Painting on the occasion of Diwali

A housewife from Jodhpur begins the festive season of Diwali by painting traditional motifs on the walls of her dwelling.

One of the oldest civilizations of the world, Rajasthan is a storehouse of crafts that are closely interwoven within its social tapes try and living traditions. The illusion of the past flowing into the present is sustained in the beautiful stone work of feudal architecture, and through a way of life rooted in beliefs and rituals, supported by a deep sense of aesthetics and colour. Such traditions are a common thread running through various segments of society. A woman sweeping the streets with a broom, for example, can be seen sporting the same vibrant colours of bandhani or tie-dyed fabric as another who is part of the Rajput aristocracy and wears its more sophisticated version in chiffon.

The social and ceremonial sanctity of tie-and-dye fabric, lac bangles, and woodcrafted items essential for marriages and festivals, terracotta lamps and pots, metal toys made specially for a new mother: these and other crafts, though threatened by newer consumer items, still exercise a strong power of cohesiveness in a society that has produced a valiant, reckless race of men and women, as also its most pragmatic and successful business people.

The many courts of the feudal states of Rajasthan played a very definite and crucial role in shaping a craft-oriented economy. This conscious patronage resulted in a range of masterpieces of high quality in everything from architecture to painting, fabric, jewellery, woodwork, ivory-carving and metal work. Friendlier relations with the Mughals of Delhi proved inspirational for the flowering of the crafts. The decline of the Mughals saw many royal craftsmen shirting base to Rajasthan where patronage was more easily forthcoming.

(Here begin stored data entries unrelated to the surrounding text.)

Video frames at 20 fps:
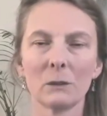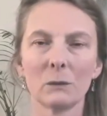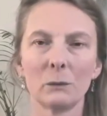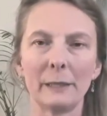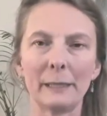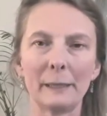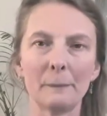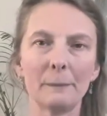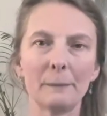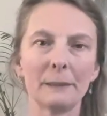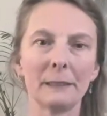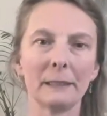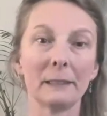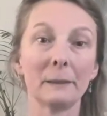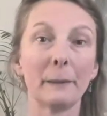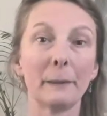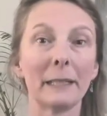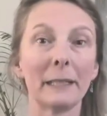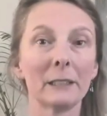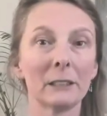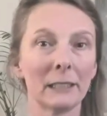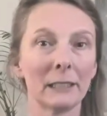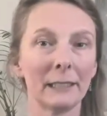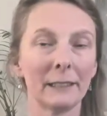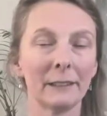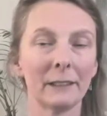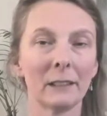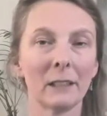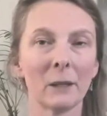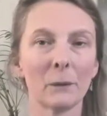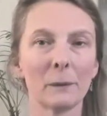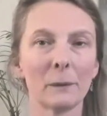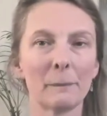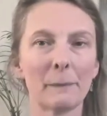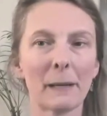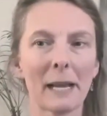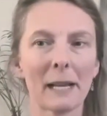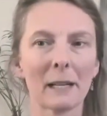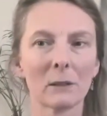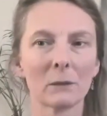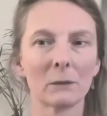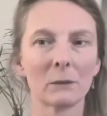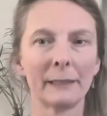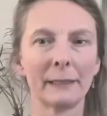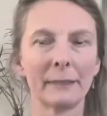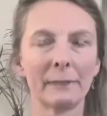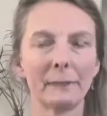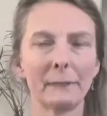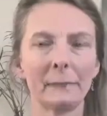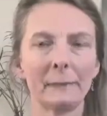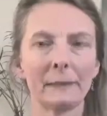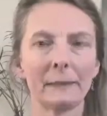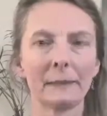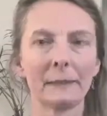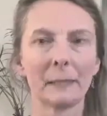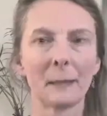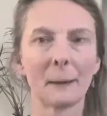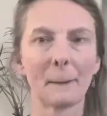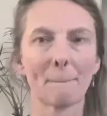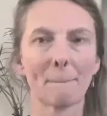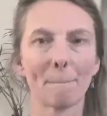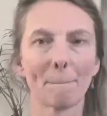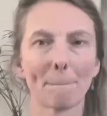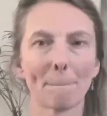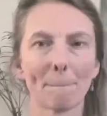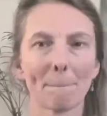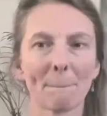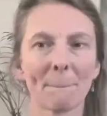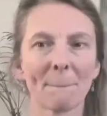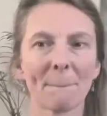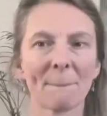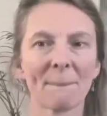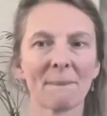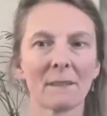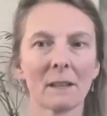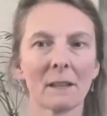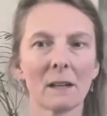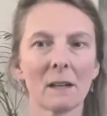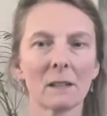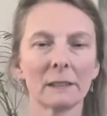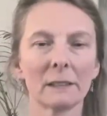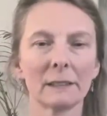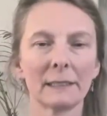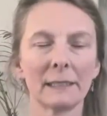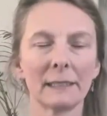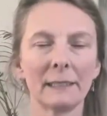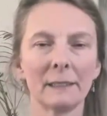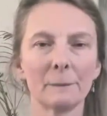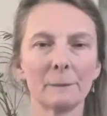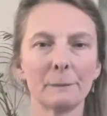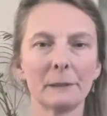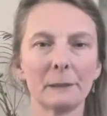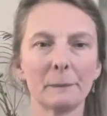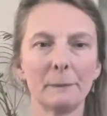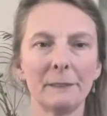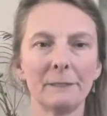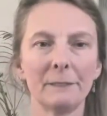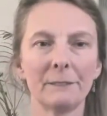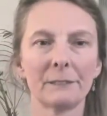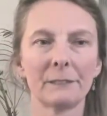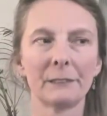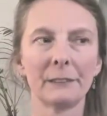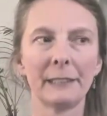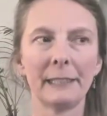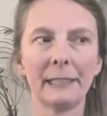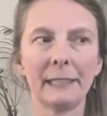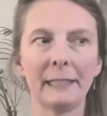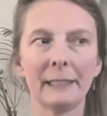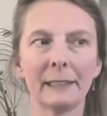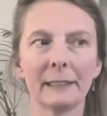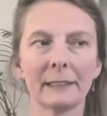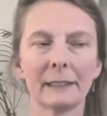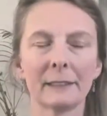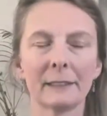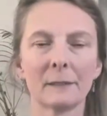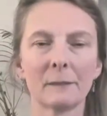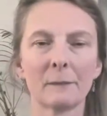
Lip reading: ribs, especially the lower back ribs, asking them to be free.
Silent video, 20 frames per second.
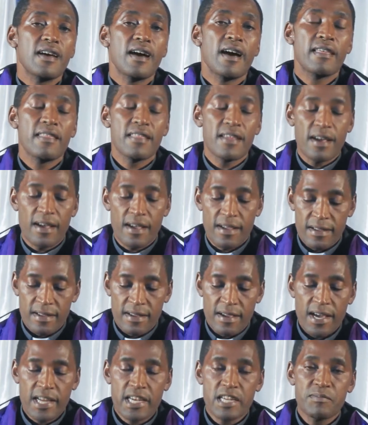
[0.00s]

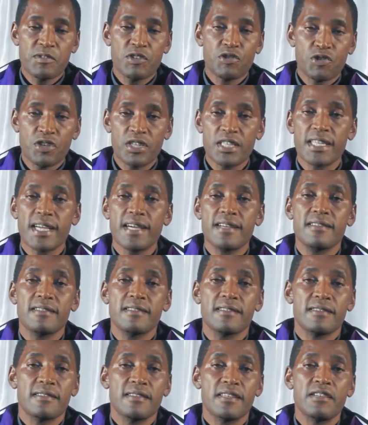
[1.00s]
other
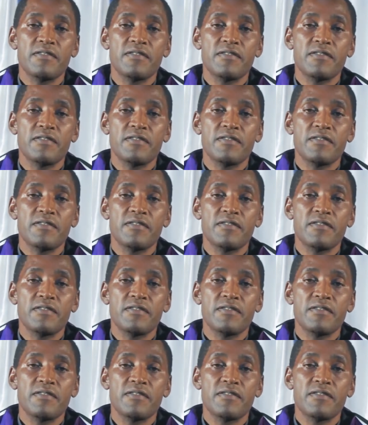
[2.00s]
administrators,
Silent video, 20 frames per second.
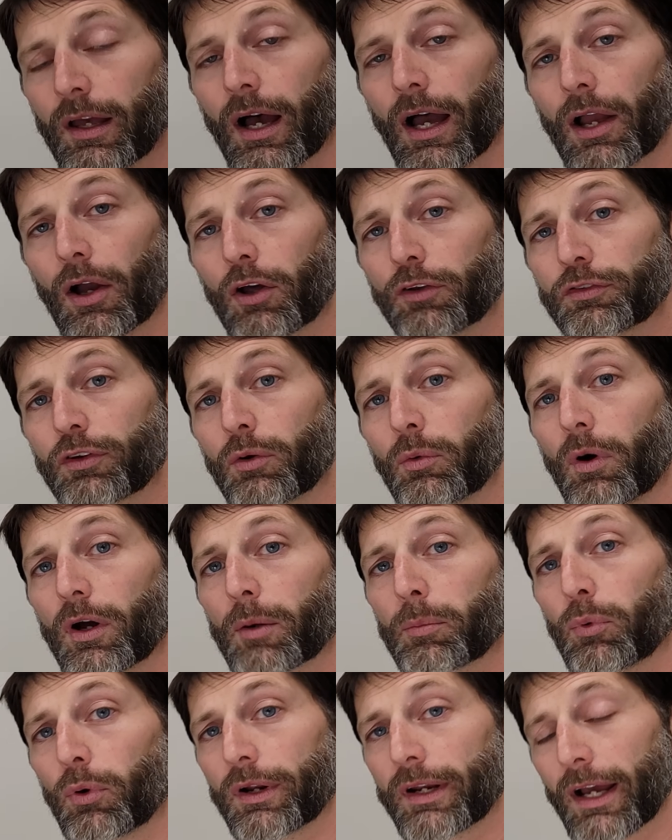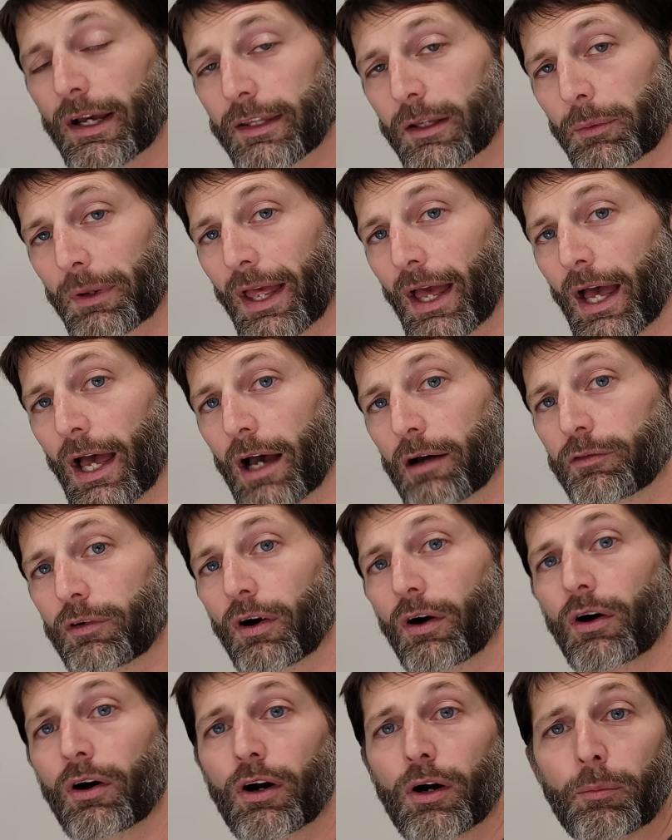I also want to point out that we have
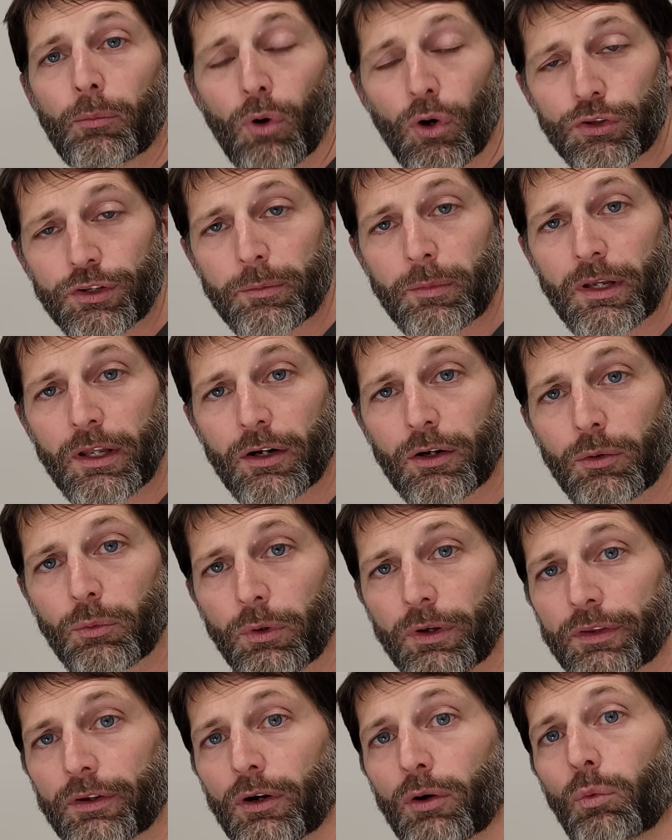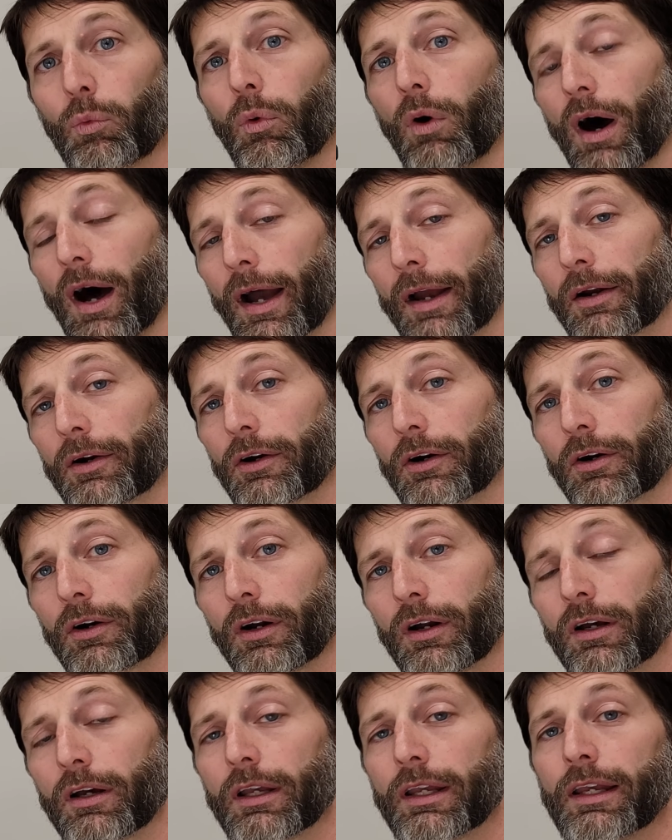our multimeter with our wire
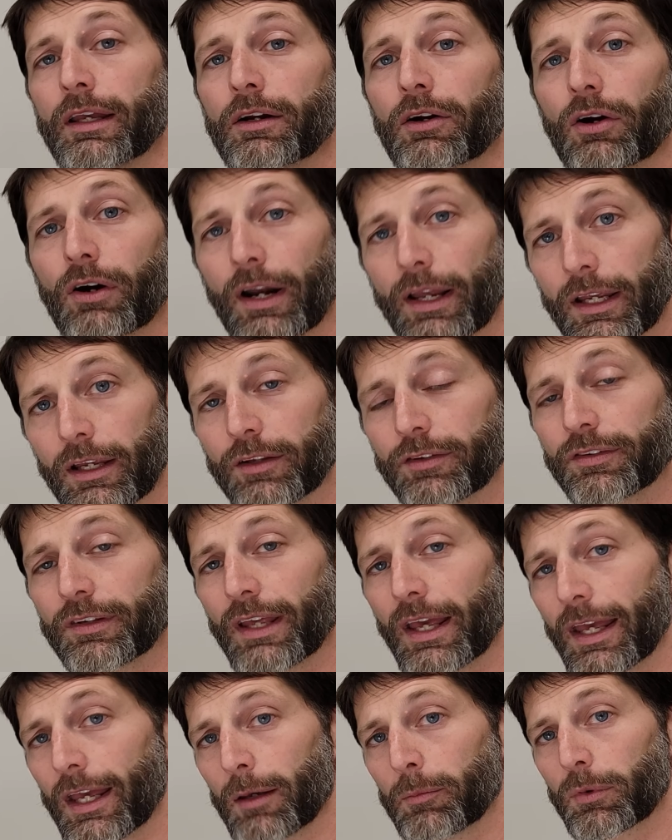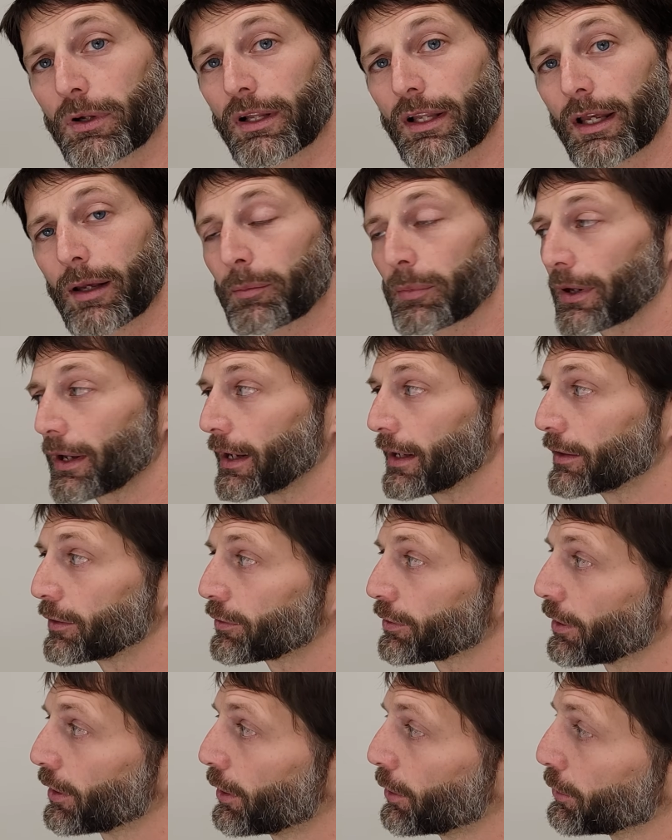in our AC amp clamp. And
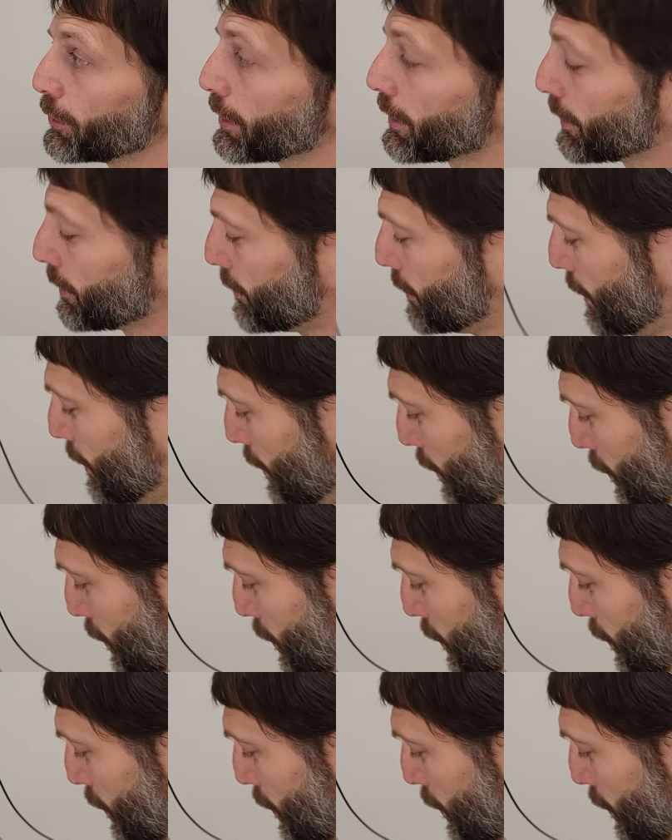so you can see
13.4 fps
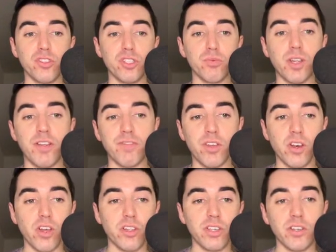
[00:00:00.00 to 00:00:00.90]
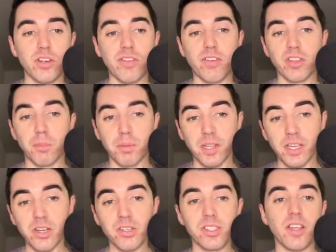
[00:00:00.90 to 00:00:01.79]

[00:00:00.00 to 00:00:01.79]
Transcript: So what I've got on here, I've got the players,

The evolution of craft covers a vast span of time in Rajasthan. Incorporating its primary beginnings in folk culture, the cultural influences from the north, and finally Mughul influences led to the creation of a dazzling court culture. Whether it was the humble terracotta essential at birth, marriage and death ceremonies, or the beautiful gorbund camel-ornaments handcrafted by women while they sang, or the vibrant tie-and-dye fabric worn alike by royalty and commoner, the emphasis on faith and rituals and the associated symbolism has remained the single most important factor in keeping its-craft traditions alive.